Riesling "Clos Sainte Hune" 1983
Riesling "Clos Sainte Hune" Vendanges Tardives Hors Choix 1989
Riesling "Cuvée Frédéric Emile" Sélection de Grains Nobles 1989
Tomme des fleurs _ Gilles Clayeux / Bouchée dessert.
Riesling "Clos Sainte Hune" 1983. Millésime exceptionnel en Alsace, "à rapprocher de (..) 1976, (...) voire des célèbres 1971 et 1959". Floraison précoce, été chaud et ensoleillé.
Robe or jaune. Un millésime en rondeur avec une tension qui sonne juste, de l'équilibre. Se goûte sec aujourd'hui nous dit Jean Trimbach. Je m'attendais à quelque chose d'exuberant au vu du millésime mais c'est un vin précis, sur la retenue, comme si la gourmandise du fruit était offerte à sa juste mesure. Le choix de la proposer avant les deux vins suivants de cette dernière série se révèle judicieux.
Avec des gelées, un volume récolté réduit d'un tiers pour ce millésime qui présente de la maturité (relative car l'évolution constatée au stock du domaine est récente) et de la chaleur. "The brew is in the pudding" (?!?)
Riesling "Clos Sainte Hune" Vendanges Tardives Hors Choix 1989.
Robe or ambrée. Magnifique gras. Complexité superlative, grenade, mangue, ananas, fruits de la passion.
L'évolution constatée est rapide, mais valeur de l'attente malgré la vitesse de maturation. A mettre en parallèle de la cuvée "Hors Classe" de 1959.
Riesling "Cuvée Frédéric Emile" Sélection de Grains Nobles 1989.
Robe évoluée. Nez d'agrumes confits (orange). Bouquet d'orange confite très gourmande, pointe de mangue.

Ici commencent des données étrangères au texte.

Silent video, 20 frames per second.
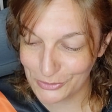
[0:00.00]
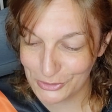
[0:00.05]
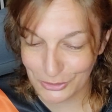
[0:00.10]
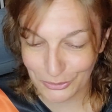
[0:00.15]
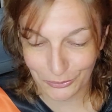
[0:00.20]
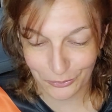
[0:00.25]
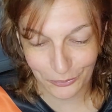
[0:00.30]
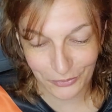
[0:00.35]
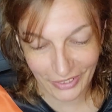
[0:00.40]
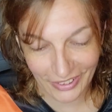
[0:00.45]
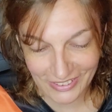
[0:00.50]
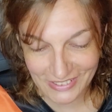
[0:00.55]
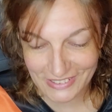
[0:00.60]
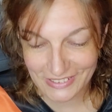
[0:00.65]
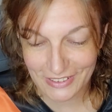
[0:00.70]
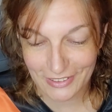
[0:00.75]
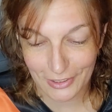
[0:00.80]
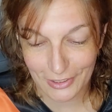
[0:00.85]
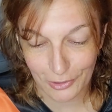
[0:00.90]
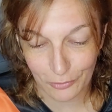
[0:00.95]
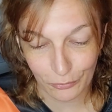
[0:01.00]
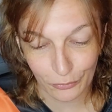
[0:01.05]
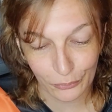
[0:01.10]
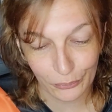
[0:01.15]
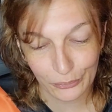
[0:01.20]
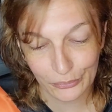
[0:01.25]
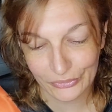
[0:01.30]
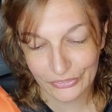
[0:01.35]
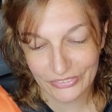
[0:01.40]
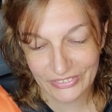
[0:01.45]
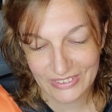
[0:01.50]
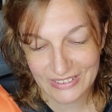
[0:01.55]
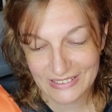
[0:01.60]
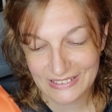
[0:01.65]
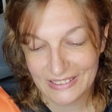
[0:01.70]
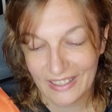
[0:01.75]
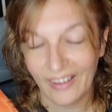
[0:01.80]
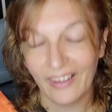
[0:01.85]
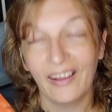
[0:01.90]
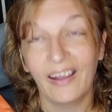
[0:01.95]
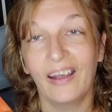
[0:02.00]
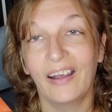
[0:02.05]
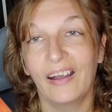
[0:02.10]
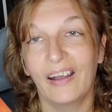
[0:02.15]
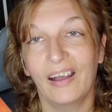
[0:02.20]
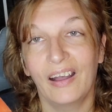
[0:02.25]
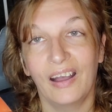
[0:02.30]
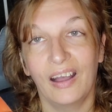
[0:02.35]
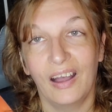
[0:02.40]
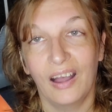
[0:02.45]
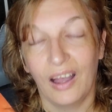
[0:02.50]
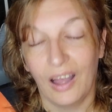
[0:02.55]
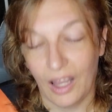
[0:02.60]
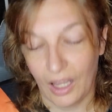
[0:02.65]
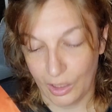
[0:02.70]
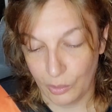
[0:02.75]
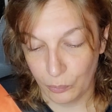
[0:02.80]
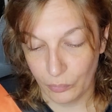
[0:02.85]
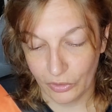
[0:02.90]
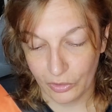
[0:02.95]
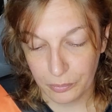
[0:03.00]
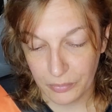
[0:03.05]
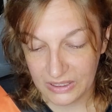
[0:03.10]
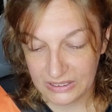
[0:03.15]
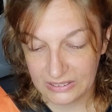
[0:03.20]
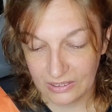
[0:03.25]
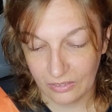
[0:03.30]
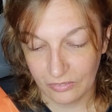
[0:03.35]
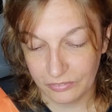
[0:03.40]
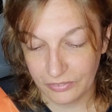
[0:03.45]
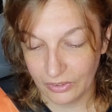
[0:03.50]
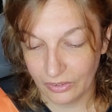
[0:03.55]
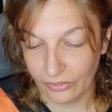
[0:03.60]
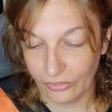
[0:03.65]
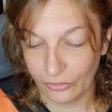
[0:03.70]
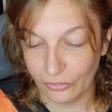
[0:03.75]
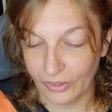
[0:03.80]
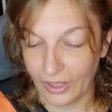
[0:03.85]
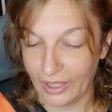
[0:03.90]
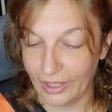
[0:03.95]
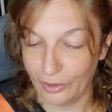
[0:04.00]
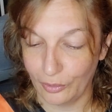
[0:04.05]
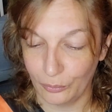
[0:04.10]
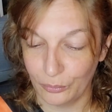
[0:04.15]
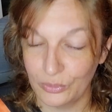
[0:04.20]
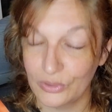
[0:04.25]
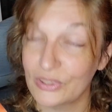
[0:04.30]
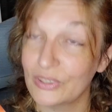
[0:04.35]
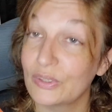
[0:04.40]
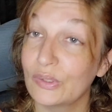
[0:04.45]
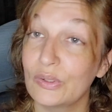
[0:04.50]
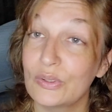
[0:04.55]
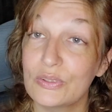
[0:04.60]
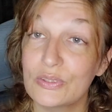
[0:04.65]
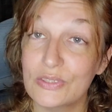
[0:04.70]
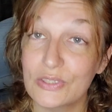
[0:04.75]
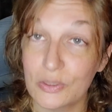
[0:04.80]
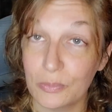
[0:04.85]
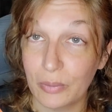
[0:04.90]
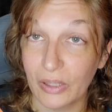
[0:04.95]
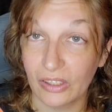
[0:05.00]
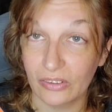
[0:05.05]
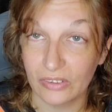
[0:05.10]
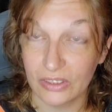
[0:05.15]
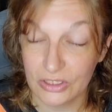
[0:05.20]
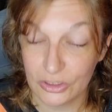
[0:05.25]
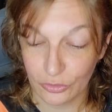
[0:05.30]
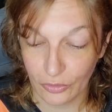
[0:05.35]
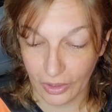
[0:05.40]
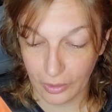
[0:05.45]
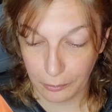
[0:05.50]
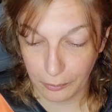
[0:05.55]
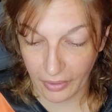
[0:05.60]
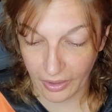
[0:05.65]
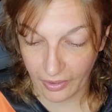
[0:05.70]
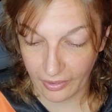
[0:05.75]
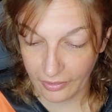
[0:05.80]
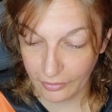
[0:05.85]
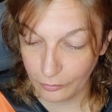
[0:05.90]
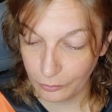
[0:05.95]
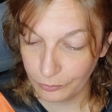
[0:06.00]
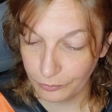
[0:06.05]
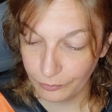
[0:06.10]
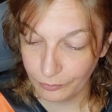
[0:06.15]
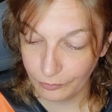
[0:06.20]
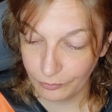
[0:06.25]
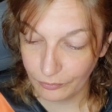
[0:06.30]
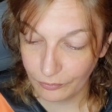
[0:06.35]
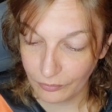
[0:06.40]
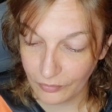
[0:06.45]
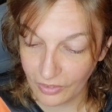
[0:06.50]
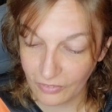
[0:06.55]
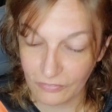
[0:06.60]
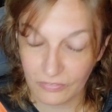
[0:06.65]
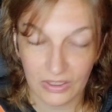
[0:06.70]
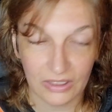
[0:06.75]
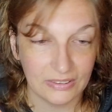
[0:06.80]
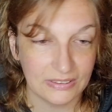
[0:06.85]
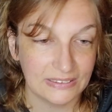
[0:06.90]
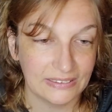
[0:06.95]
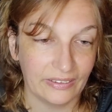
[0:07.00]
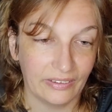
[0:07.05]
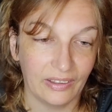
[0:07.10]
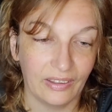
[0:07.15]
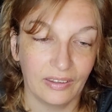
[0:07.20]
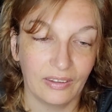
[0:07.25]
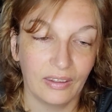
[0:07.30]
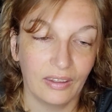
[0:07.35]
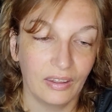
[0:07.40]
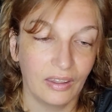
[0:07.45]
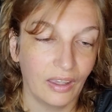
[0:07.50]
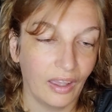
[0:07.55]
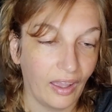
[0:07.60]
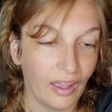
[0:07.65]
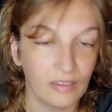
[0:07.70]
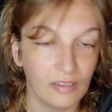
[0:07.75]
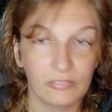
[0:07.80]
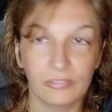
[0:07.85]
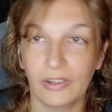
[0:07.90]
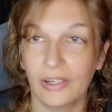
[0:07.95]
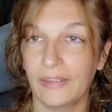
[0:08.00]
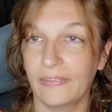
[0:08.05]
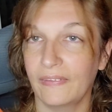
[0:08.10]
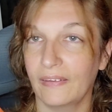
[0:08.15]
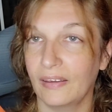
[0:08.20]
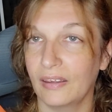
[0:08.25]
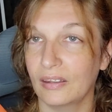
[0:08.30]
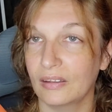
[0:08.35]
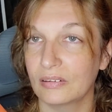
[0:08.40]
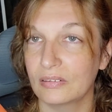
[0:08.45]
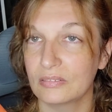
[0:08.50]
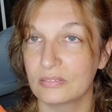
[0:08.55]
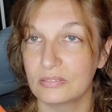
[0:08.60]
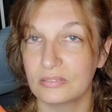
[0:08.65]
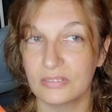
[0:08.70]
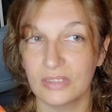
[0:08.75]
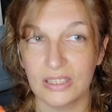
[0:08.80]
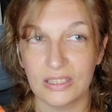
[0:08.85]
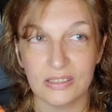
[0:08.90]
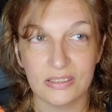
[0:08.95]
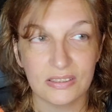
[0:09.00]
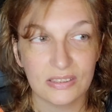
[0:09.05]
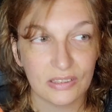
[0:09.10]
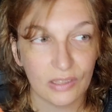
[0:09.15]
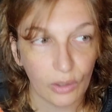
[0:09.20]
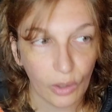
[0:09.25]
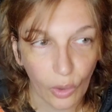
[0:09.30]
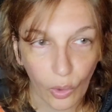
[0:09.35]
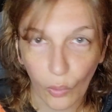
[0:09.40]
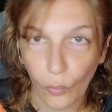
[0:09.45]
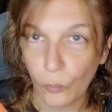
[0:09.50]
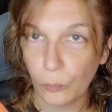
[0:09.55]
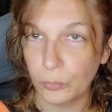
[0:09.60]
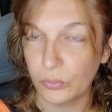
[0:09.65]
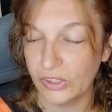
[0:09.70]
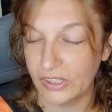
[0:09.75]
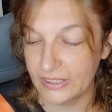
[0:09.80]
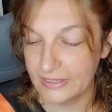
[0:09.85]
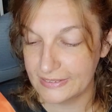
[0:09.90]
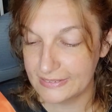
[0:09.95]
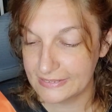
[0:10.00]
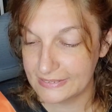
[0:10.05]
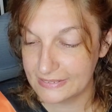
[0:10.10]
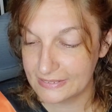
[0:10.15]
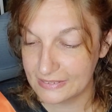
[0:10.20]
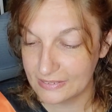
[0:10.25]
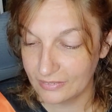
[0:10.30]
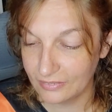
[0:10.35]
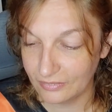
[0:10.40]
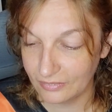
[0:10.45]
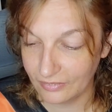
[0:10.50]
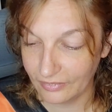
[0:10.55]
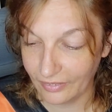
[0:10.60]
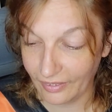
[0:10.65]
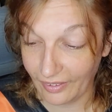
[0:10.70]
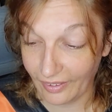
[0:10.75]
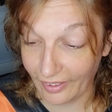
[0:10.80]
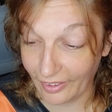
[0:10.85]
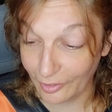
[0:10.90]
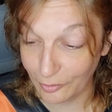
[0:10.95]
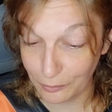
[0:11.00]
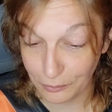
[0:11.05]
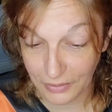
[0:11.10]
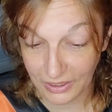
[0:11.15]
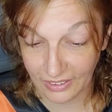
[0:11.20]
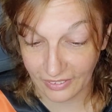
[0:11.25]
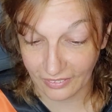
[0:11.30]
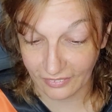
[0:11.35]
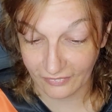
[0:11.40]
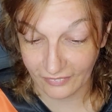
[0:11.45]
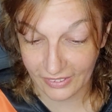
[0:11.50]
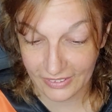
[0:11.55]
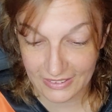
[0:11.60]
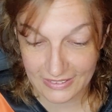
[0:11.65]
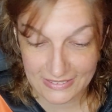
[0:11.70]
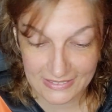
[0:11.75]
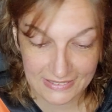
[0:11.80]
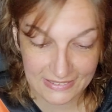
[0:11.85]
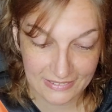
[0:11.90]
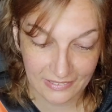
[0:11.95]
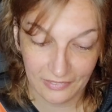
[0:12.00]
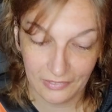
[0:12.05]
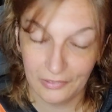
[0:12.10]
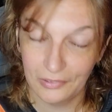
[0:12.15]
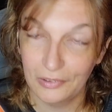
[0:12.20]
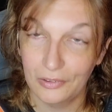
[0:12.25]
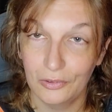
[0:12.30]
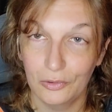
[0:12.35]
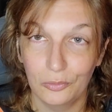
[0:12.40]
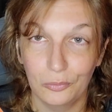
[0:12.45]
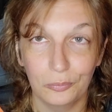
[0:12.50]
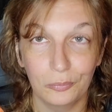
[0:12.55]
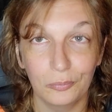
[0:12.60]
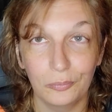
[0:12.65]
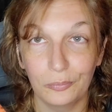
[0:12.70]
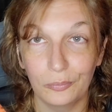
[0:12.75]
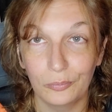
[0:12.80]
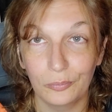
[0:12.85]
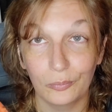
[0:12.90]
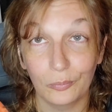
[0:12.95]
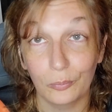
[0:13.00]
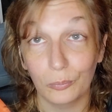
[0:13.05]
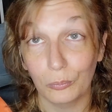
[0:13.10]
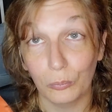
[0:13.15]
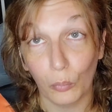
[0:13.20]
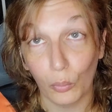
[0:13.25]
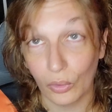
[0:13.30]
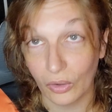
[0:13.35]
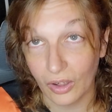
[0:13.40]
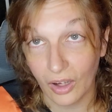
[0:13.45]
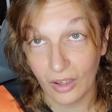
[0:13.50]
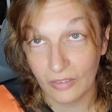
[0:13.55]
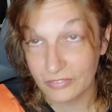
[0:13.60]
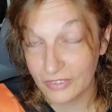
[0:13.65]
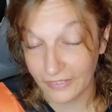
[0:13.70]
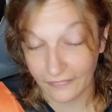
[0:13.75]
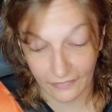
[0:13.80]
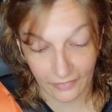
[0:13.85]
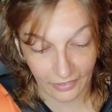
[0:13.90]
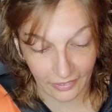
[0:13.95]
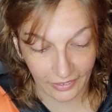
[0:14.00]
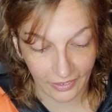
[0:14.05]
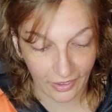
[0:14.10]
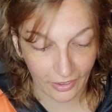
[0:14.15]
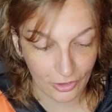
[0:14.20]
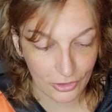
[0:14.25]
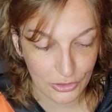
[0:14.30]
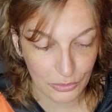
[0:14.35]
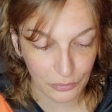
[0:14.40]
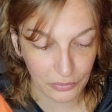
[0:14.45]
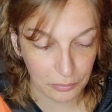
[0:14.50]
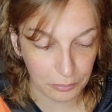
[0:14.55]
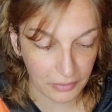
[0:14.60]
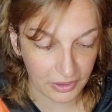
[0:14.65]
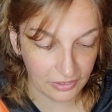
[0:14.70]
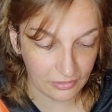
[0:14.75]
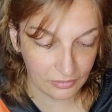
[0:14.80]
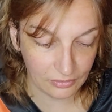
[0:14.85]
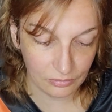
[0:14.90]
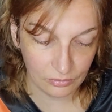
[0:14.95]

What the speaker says: to custody rules, I work myself into the ground to barely scrape by. It feels like everything is hopeless and meaningless more often than I care to admit.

Un fruité juteux qui s'approche de la réussite de la cuvée Hors Choix du même millésime.
2000 et 2001 sont les derniers millésimes du domaine dans cette catégorie de cuvées SGN.
Comment définir ces vins d'exception "finesse, élégance, fraîcheur"; "même dans la sucrosité, la finesse" et l'accent mis sur la finesse avec pour maître mot énergie.
Des vins très séduisants, sublimés par une cuisine adéquate. Un service soigné. Un vigneron qui en plus de savoir présenter ses vins, les déguste avec bonheur de concert avec son public. Beaucoup apprécié ces vins, c'est gourmand mais il y a la tension d'un vin sec : ça permet de l'accorder aussi bien avec les mets les plus fins qu'avec les plus saillants (je pense aux huitres par exemple, une première pour moi avec riesling). Les agrumes citronnés sont acides, et orangés sont amers, mais c'est délicieux (ce qui n'est pas évident) et pour ces derniers les millésimes de la cuvée Frederic Emile sont réussis sur cette originalité. Une maison à la réputation méritée. Je n'hésiterai pas à retrouver ces vins en grande restauration et j'espère avoir l'occasion de découvrir Sylvaner et Pinot Noir lors d'un séjour en Alsace.